The Knee-jerk Response
Brit Hume is the most undermentioned newsman on all television, even if he's just on cable. Tonight his "all stars" included Bill Kristol, Jeff Birnbaum and Juan Williams. What I found interesting was the alarm of the latter two at the opinion of the former that there is unlikely to be any "peace conference" involving Ariel Sharon and Yasser Arafat. It was as if he had demanded an end to the First Amendment. After watching that with Tivo, I switched into the middle of a Newshour interview with Tom Friedman, who was moved with compassion and concern that we are misunderstood by young Muslims throughout the world. Now Friedman is no fool. He knows that the problem lies with the Islamic states themselves and the anti-West propaganda they allow to foul their airwaves, and has said so frequently and eloquently, hence his Pulitzer prize this year, but he just can't admit that there may be no way to change this through peaceful means. There is an unstated presumption among the moderate and leftist commentariat that THERE MUST BE A PEACE PROCESS, even if the Palestinians have no leader with whom to negotiate. Arafat is not a leader. He's a puppet of the terrorists. If he made peace and achieved a Palestinian state, he wouldn't know what to do next. He has achieved all of his success by playing a double game, claiming to be a revolutionary leader in public, while undermining any hope of stability and peace in private. We know this, as well as we know anything, yet we can't give up the security blanket of the PEACE PROCESS.

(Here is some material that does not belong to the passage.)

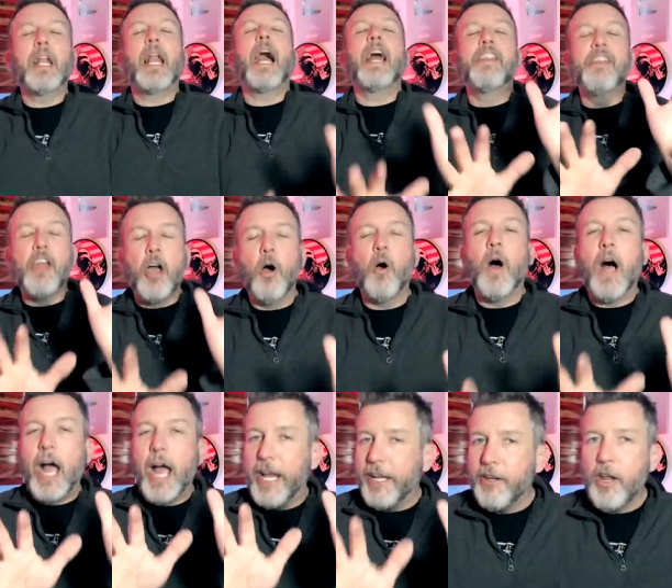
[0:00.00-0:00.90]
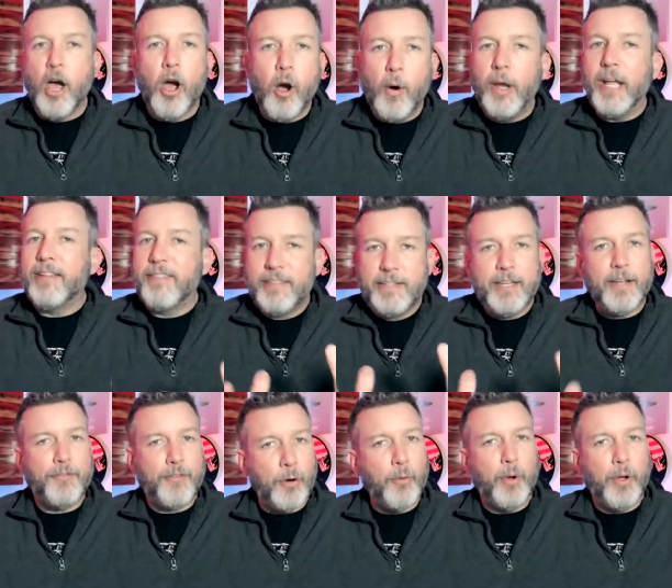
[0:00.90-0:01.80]
But I know, I know, it's
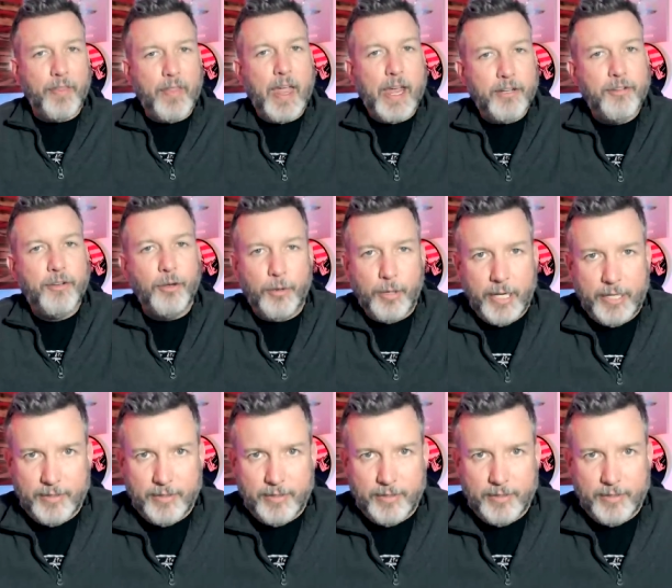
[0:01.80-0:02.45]
different when they do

This has never been so clearly displayed as this evening. The Islamic world seems enthralled to the sick paranoia of its own media and the monomania of its militant dictators. Yet we think that we can change them by repeating the same rituals that have taught them how to pacify us in the past while they pursue the same aims they always have, the destruction of Israel. It's neurotic and obsessive, but our intelligentsia and State Department can't help themselves. Nothing to them is worse than a failure of the peace process. They know the story of Neville Chamberlain, but they can't see how it applies today. And, sadly, Colin Powell seems to have caught the same fever.